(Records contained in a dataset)
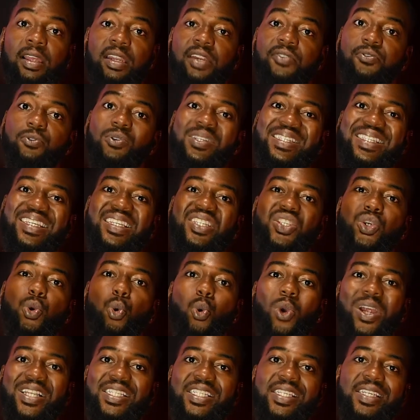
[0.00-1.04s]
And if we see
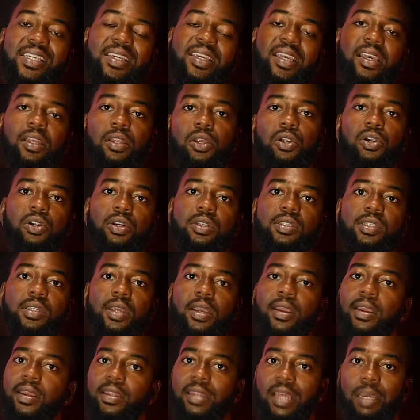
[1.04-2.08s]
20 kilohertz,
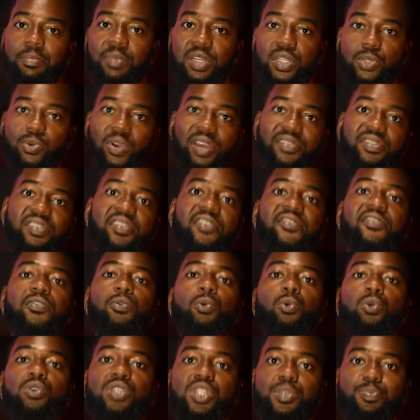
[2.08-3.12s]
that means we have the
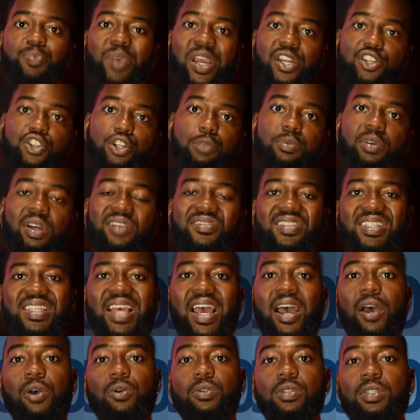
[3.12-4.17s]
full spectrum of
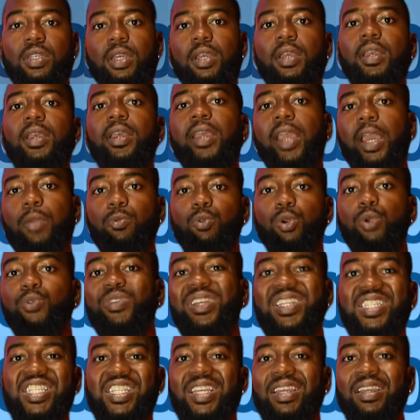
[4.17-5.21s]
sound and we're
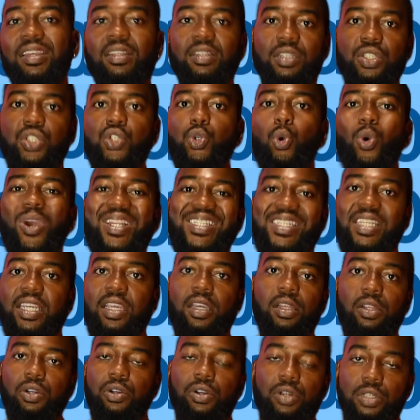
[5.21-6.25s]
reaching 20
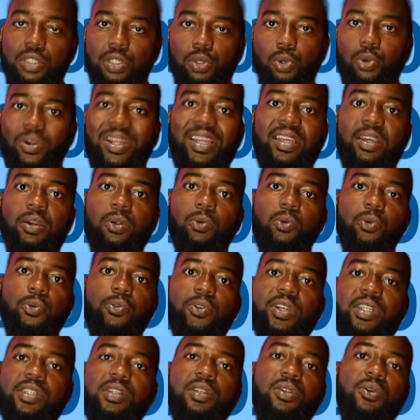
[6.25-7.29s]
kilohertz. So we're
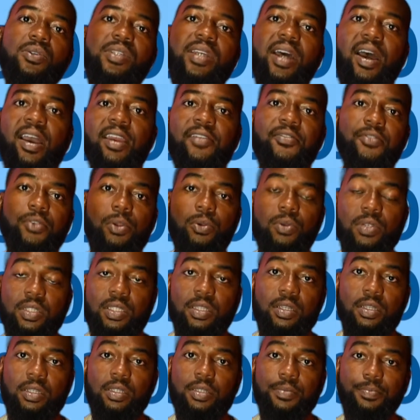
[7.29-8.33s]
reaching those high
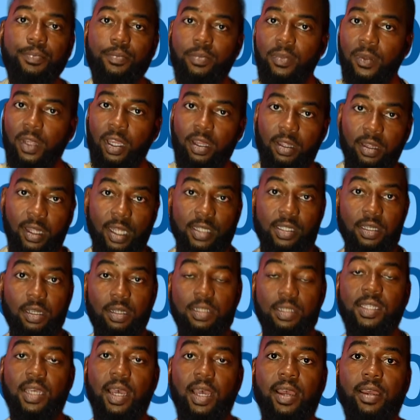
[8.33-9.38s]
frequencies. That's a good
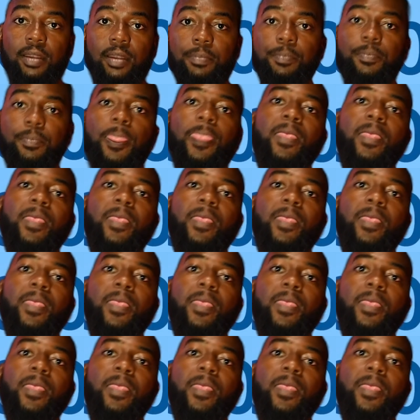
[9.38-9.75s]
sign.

> **EXERCISE INSTRUCTIONS**: Without the pictures, restate all the entries above exactly.

> **COMPLETED EXERCISE**:
[0.00-1.04s]
And if we see
[1.04-2.08s]
20 kilohertz,
[2.08-3.12s]
that means we have the
[3.12-4.17s]
full spectrum of
[4.17-5.21s]
sound and we're
[5.21-6.25s]
reaching 20
[6.25-7.29s]
kilohertz. So we're
[7.29-8.33s]
reaching those high
[8.33-9.38s]
frequencies. That's a good
[9.38-9.75s]
sign.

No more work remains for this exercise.